Tipos de atención y servicios de salud
El cuidado de las personas mayores se puede clasificar según el entorno y el tipo de asistencia requerida:
- Atención médica: Incluye el monitoreo constante de la salud, el tratamiento de enfermedades crónicas y el manejo riguroso de medicamentos.
- Atención no médica: Apoyo en actividades básicas de la vida diaria, como el baño, el vestido y la alimentación.
- Atención emocional y social: Soporte psicológico y compañía para mejorar la calidad de vida.
- Atención en el hogar: Cuidado integral que contempla movilidad, transporte, preparación de comidas e higiene personal.
- Atención en residencias de ancianos: Entornos seguros y supervisados donde se combinan servicios médicos y no médicos.
- Atención hospitalaria: Atención especializada para adultos mayores que requieren hospitalización ante cuadros agudos.

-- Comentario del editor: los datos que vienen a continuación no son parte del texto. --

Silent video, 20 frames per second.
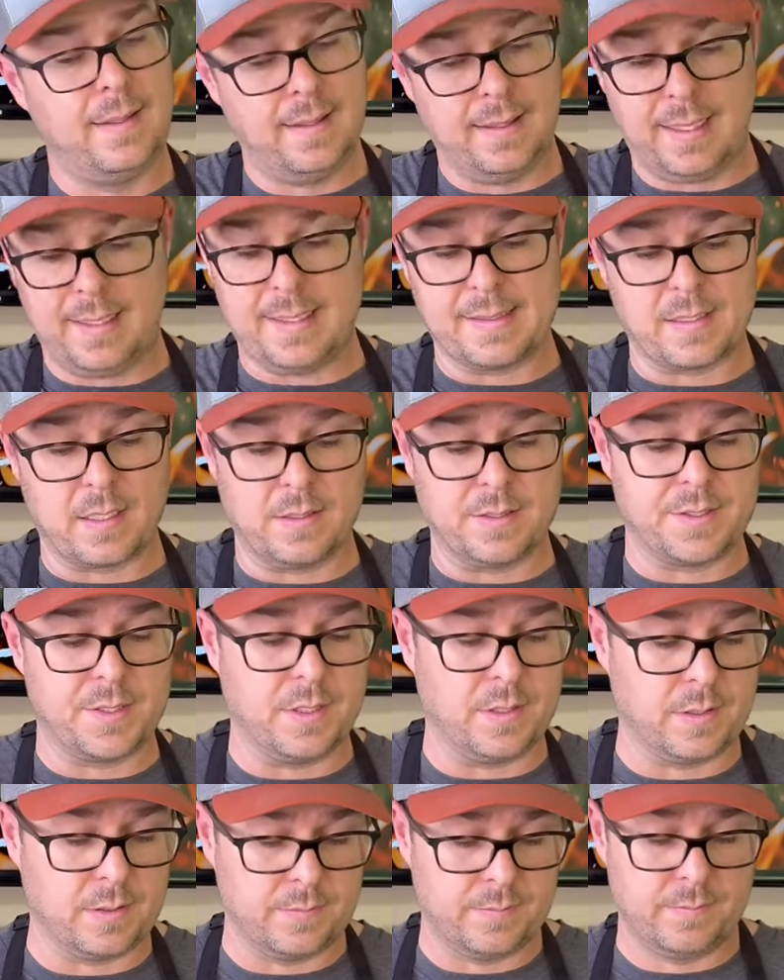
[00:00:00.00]
And that's all it
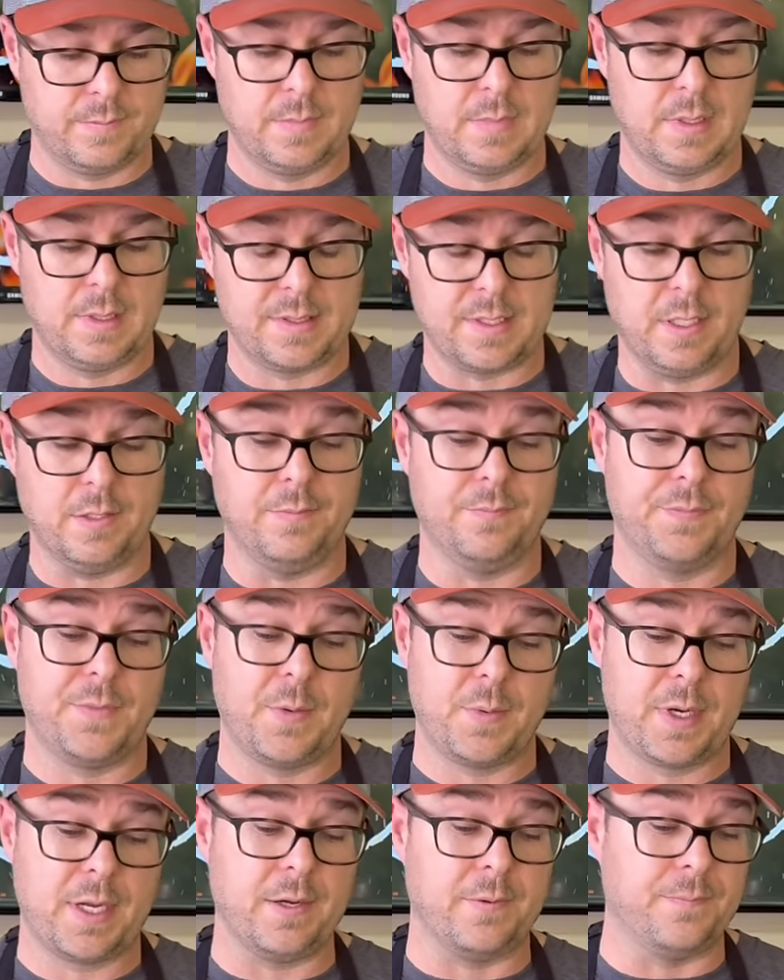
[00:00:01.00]
took. So there
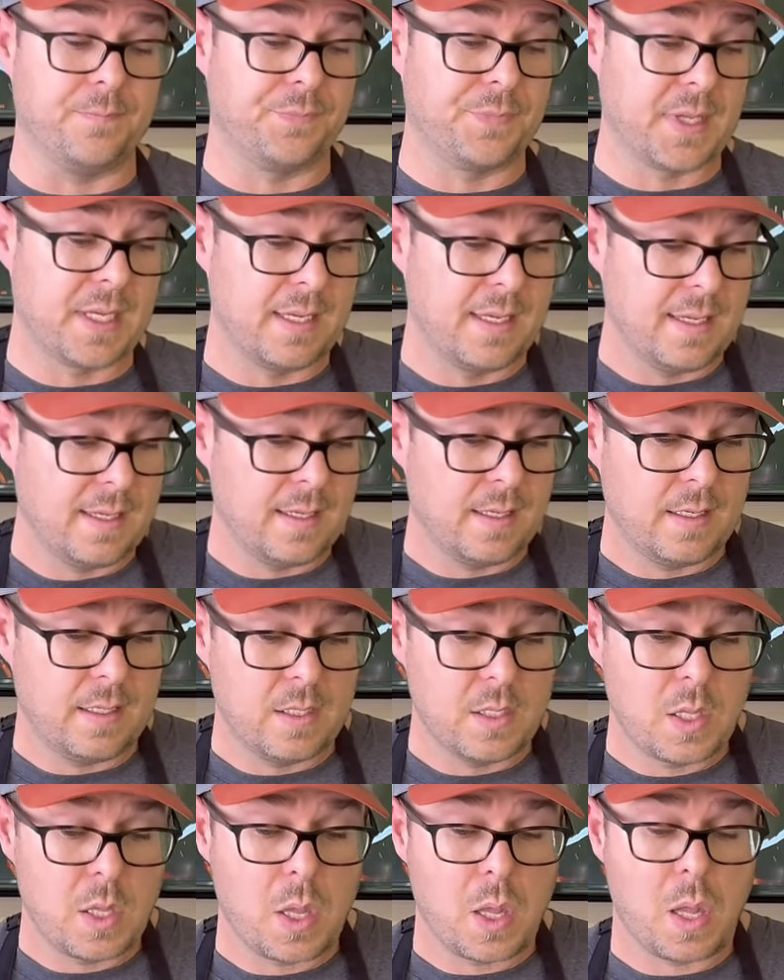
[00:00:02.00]
we go. And you say
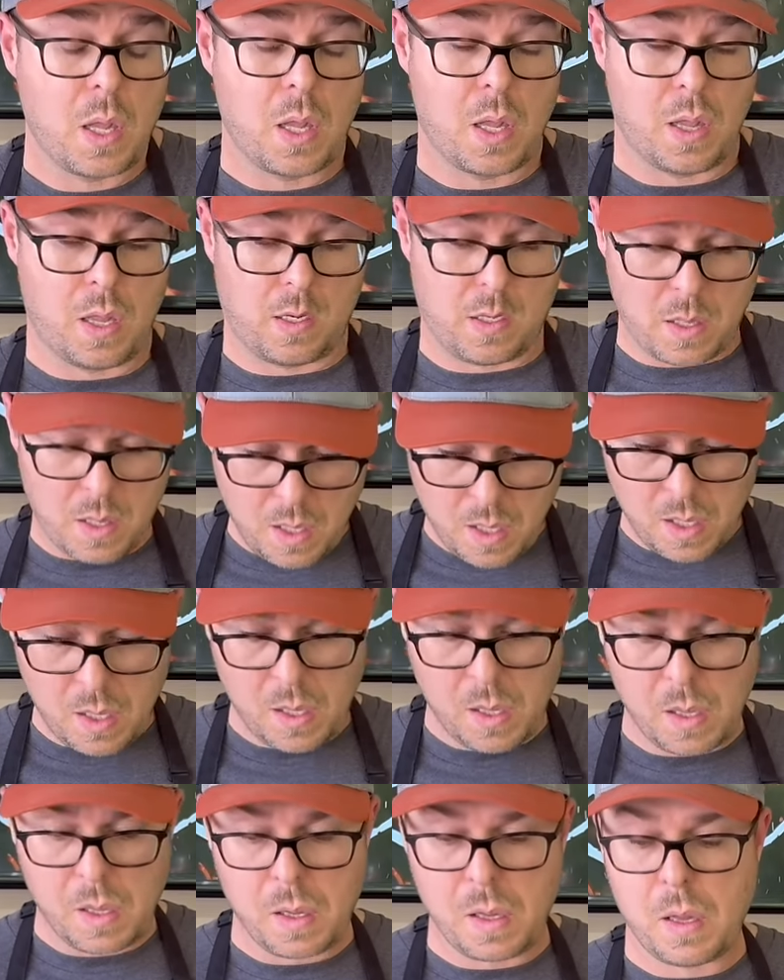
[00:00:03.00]
two minutes, two
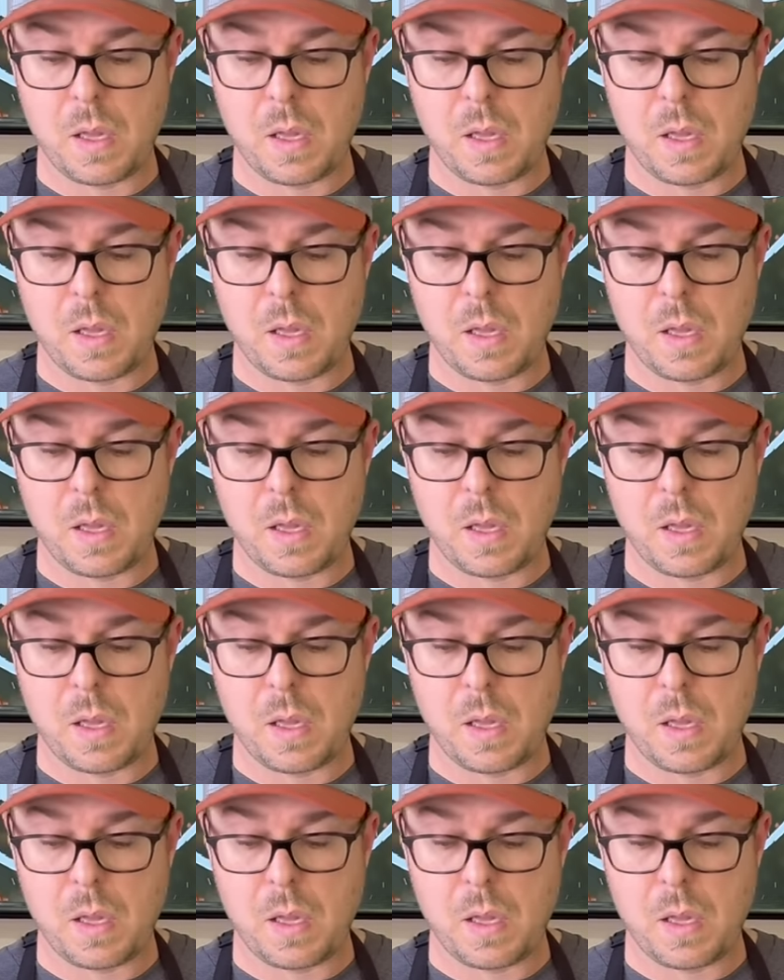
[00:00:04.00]
minutes.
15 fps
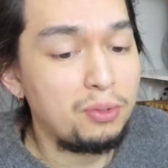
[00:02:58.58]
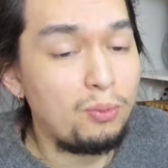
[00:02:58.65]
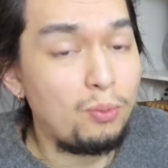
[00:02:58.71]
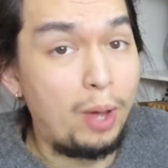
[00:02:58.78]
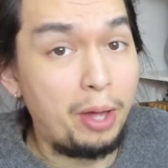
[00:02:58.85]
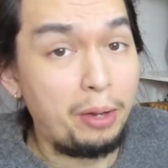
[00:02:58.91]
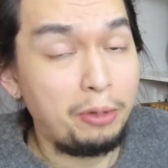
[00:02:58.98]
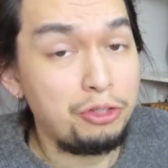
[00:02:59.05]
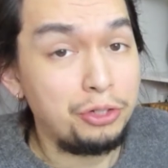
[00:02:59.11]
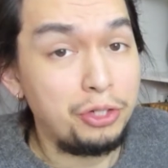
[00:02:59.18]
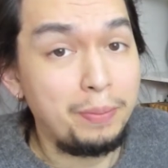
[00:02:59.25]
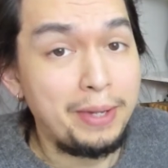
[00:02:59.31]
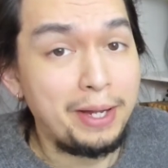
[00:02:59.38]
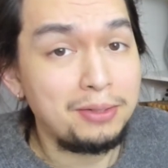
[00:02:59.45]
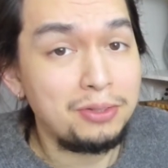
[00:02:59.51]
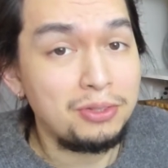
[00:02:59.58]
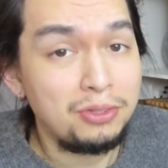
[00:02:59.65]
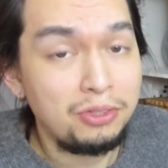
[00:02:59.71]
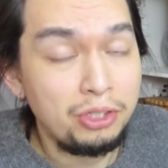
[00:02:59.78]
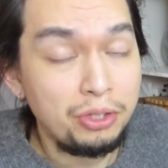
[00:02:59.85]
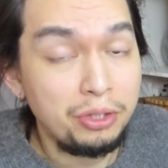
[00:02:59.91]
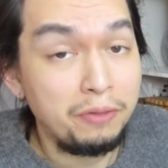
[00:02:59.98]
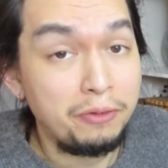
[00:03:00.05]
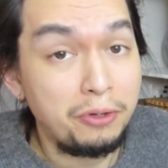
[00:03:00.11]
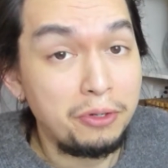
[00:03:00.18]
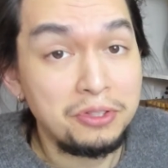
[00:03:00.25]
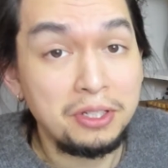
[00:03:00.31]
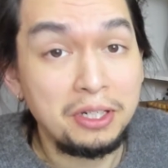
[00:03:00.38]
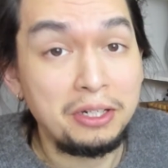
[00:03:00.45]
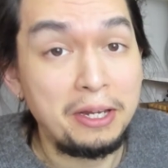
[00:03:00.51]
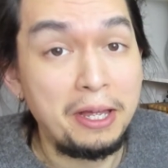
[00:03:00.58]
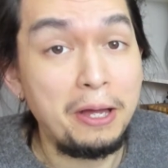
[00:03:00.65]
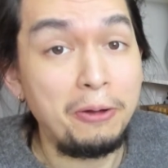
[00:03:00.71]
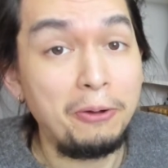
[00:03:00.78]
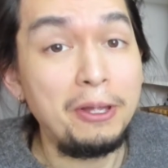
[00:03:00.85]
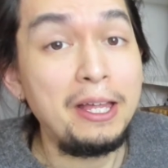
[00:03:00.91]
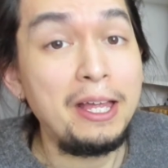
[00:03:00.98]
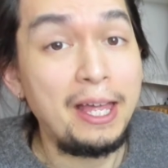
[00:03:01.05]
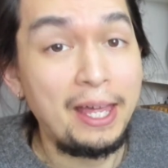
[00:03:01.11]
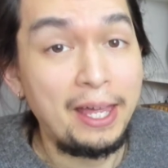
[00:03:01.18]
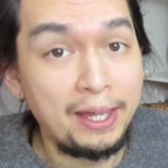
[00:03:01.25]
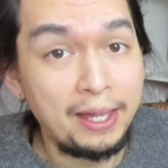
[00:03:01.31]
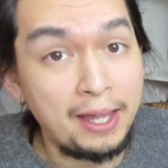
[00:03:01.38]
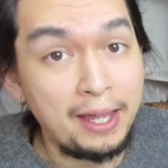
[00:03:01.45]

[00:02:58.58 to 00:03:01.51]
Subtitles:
why don't you go back to university now and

El rol de las personas cuidadoras
Las personas cuidadoras son individuos mayores de 18 años que dedican su tiempo a labores de cuidado no remunerado, asistiendo de manera permanente a personas con discapacidad, dependencia funcional (moderada o severa) o necesidades educativas especiales.
Categorización del cuidador
| Tipo de cuidador | Descripción |
|---|---|
| Principal | Quienes destinan el mayor número de horas al día a entregar asistencia o apoyo permanente. |
| Secundario | Quienes destinan menos horas al día en relación con el cuidador principal. |
Registro y acreditación de cuidadores
Para ser reconocido oficialmente y obtener la credencial de persona cuidadora, es necesario seguir un proceso administrativo a través del Registro Social de Hogares (RSH) en la Ventanilla Única Social (VUS).
- Acceso: Se debe ingresar al módulo de "Cuidados" en el sitio web oficial.
- Validación: La información es autorreportada y se valida con registros administrativos (como el Registro Nacional de Discapacidad o programas del Ministerio de Educación).
- Requisitos: Tanto el cuidador como la persona cuidada deben contar con RSH. No se requiere vínculo de consanguinidad.
- Exclusiones: Si la persona recibe ingresos específicos por labores de cuidado, no puede acceder a la credencial, ya que esta busca visibilizar el cuidado no remunerado.

Beneficios de la credencial
La credencial de persona cuidadora otorga acceso preferente en diversas instituciones públicas, tales como:
- FONASA, BancoEstado y SERVIU.
- SENAMA, ChileAtiende e IPS.
- Registro Civil, SENADIS y Tesorería General de la República.
- Municipalidades y oficinas del Registro Social de Hogares.
Modelos de atención domiciliaria y comunitaria
Existen diversos modelos diseñados para mantener a los adultos mayores en su hogar, reduciendo la necesidad de hospitalización y costos asociados:
Proyectos de atención integral
- PACE (Program for All-Inclusive Care for the Elderly): Un programa interdisciplinario que permite a personas mayores de 55 años vivir en su hogar recibiendo cuidados en centros de día.
- Independence at Home (IAH): Modelo que lleva la atención médica al hogar de adultos mayores frágiles que no pueden desplazarse.
- Hospital at Home (HAH): Permite proporcionar atención hospitalaria especializada en el domicilio, reduciendo días de hospitalización y mejorando la satisfacción del paciente.
- ET3 (Emergency Triage, Treat, and Transport): Flexibilidad en la atención de emergencias, permitiendo tratamiento en el domicilio o transporte a centros de urgencia distintos a un hospital.
Recomendaciones para pacientes crónicos durante el confinamiento
En el cuidado domiciliario, la comunicación constante entre el equipo médico, el paciente y los cuidadores es vital. Cualquier cambio en la condición de salud debe informarse inmediatamente para ajustar el plan de atención.